Berlin's Buried WW II Bombs Keep Denotation Squad Busy

Two bomb alerts at the official residence of German President Roman Herzog in Berlin have caused little stir this summer.

After all, the American-made explosives discovered by construction workers had been buried for more than half a century - and bomb experts had already called on the stately castle more than 20 times last year to salvage undetonated ammunition from World War II.

The legacy of the Anglo-American air raids on Berlin in 1945 remains explosive. In a final blow to the Nazi regime, Allied planes dropped around 50,000 tons of bombs on the German capital. Now, as the city experiences a boom in construction, undetonated explosives are turning up almost daily.

Members of the city's war-materiel removal office pore over wartime aerial photographs to determine where undetonated bombs may still be hiding. "You can see if the bomb made a large or small crater," says Peter Jung, Berlin's chief ordnance technician. "If the crater is small, you can assume that the bomb didn't detonate."

Mr. Jung heads the police bomb squad that is called out three to four times a day. Sometimes the objects turn out to be firecrackers or other false alarms. But often the objects are explosives. Last year his nine-member team recovered 75 tons of unexploded ammunition, including 24 bombs weighing more than 100 pounds each.

Jung stresses that the danger to people is minimal, as long as civilians notify the police and do not tamper with the explosives. Ammunition has been found in places as varied as a church belfry and the construction site of the new chancery building.

In 1994, three construction workers were killed in an accident involving an undetonated bomb. In February, five children were injured after playing with a hand grenade found in a courtyard.

Even after 50 years buried underground, bombs can still explode. Jung says that a common World War II Soviet hand grenade has a safety catch only a little thicker then a paper clip. If the wire rusts through, the grenade can explode on its own.

One explosive that continues to pose a threat is a time-activated bomb, which is detonated by a chemical reaction. Although such bombs were designed to explode within 72 hours of impact, some have laid dormant for decades.

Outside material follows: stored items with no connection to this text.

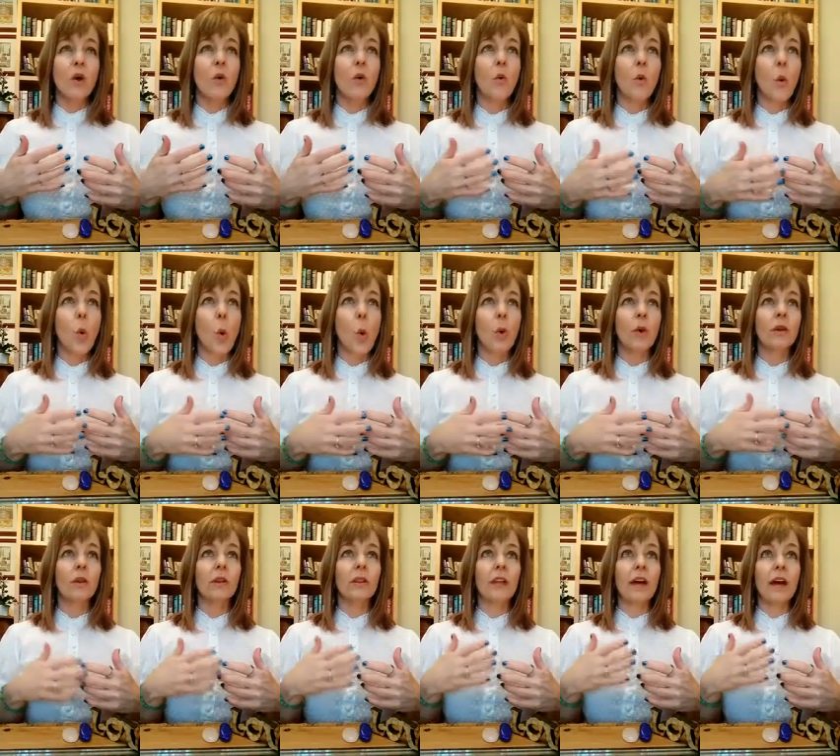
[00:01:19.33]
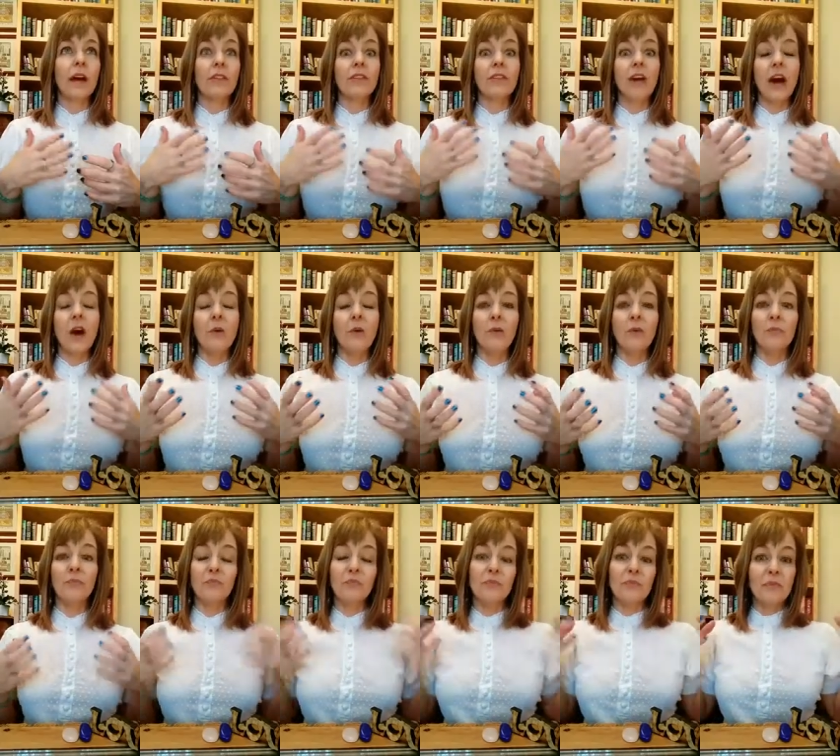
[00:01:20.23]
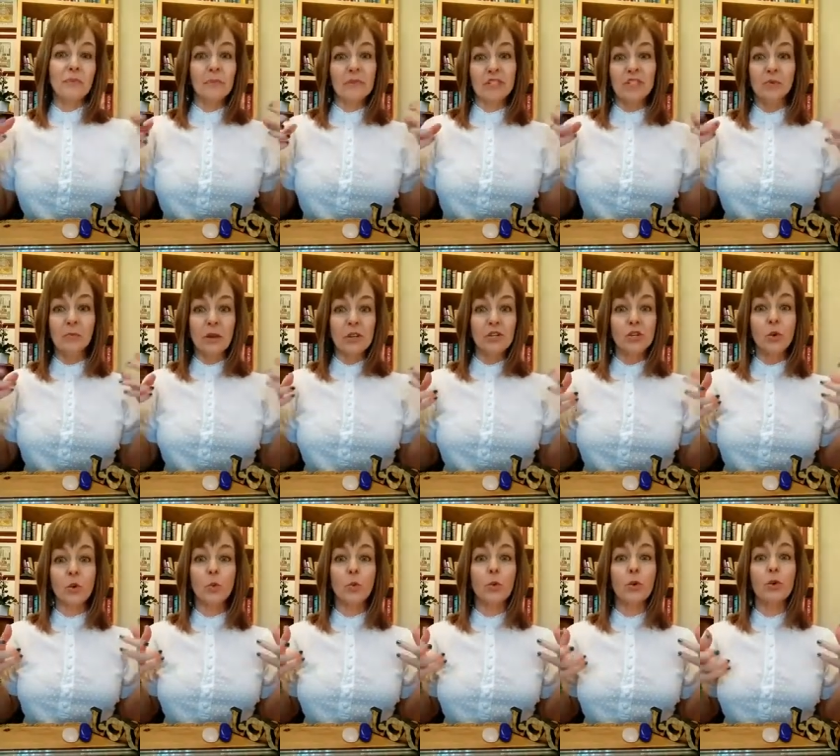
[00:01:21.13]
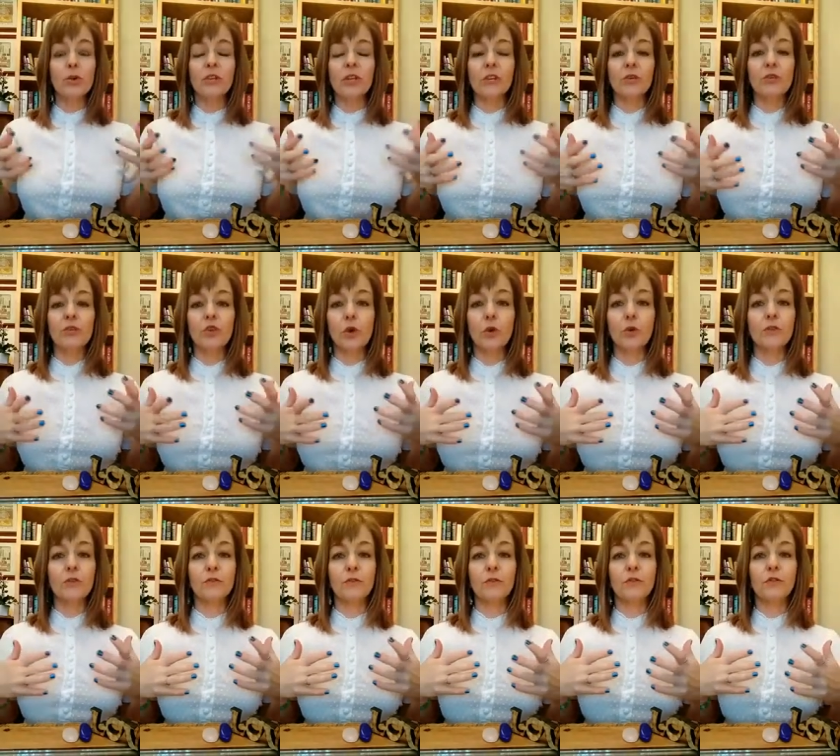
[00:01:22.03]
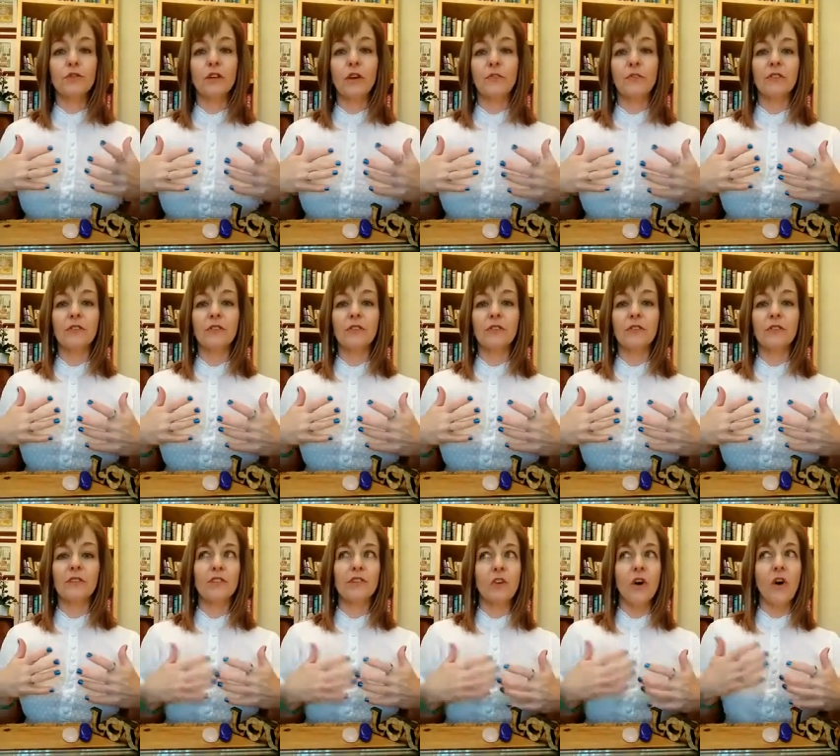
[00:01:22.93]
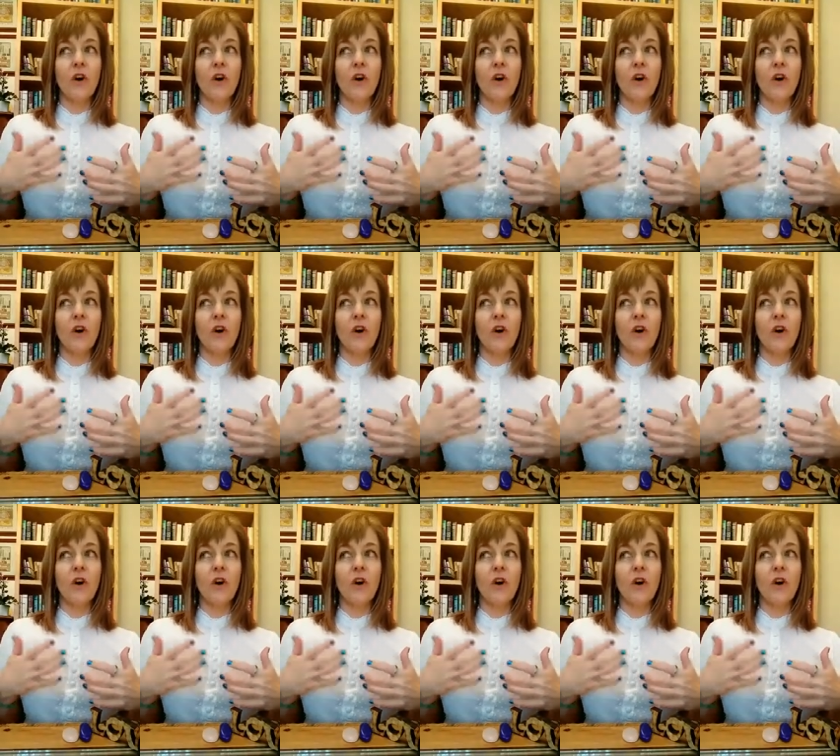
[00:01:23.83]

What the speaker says: Or like that special word that you chose for yourself this year is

These bombs, whose trigger mechanisms cannot be removed, must be detonated on the spot by bomb experts.

Half a century after the war's end, time bombs still explode in Oranienburg, a small town a few miles north of Berlin. In the past 25 years, four bombs self-detonated, and more than 40 have been discovered since 1990. Twice last winter, 8,000 inhabitants were evacuated while old American bombs were salvaged. Several schools were closed during the spring while experts searched for more unexploded bombs.

Sitting in his office at the Berlin "detonation grounds," Jung remains cool about his job. "I've always said that if you're afraid, you have to quit," he says, fiddling with a defused hand grenade. "We just have to be cautious."

A large man with a crewcut and dark green jumpsuit, Jung has been with the bomb squad for 10 years. As he walks through his workplace in a wooded area in southwest Berlin, Jung shows off recent discoveries: rusty bombs, artillery shells, rocket-launched grenades, and tank mines, neatly stacked in subterranean bunkers. Twice a year his team detonates the explosives on a nearby field.

Jung says his bomb squad will be busy for at least 20 more years, though the exact number of undiscovered explosives is difficult to estimate.

His work has become an unspectacular occurrence in the city. The last time his men rushed to the president's residence, the unperturbed Mr. Herzog headed to a popular shopping street to eat ice cream with his wife while he waited for an allclear.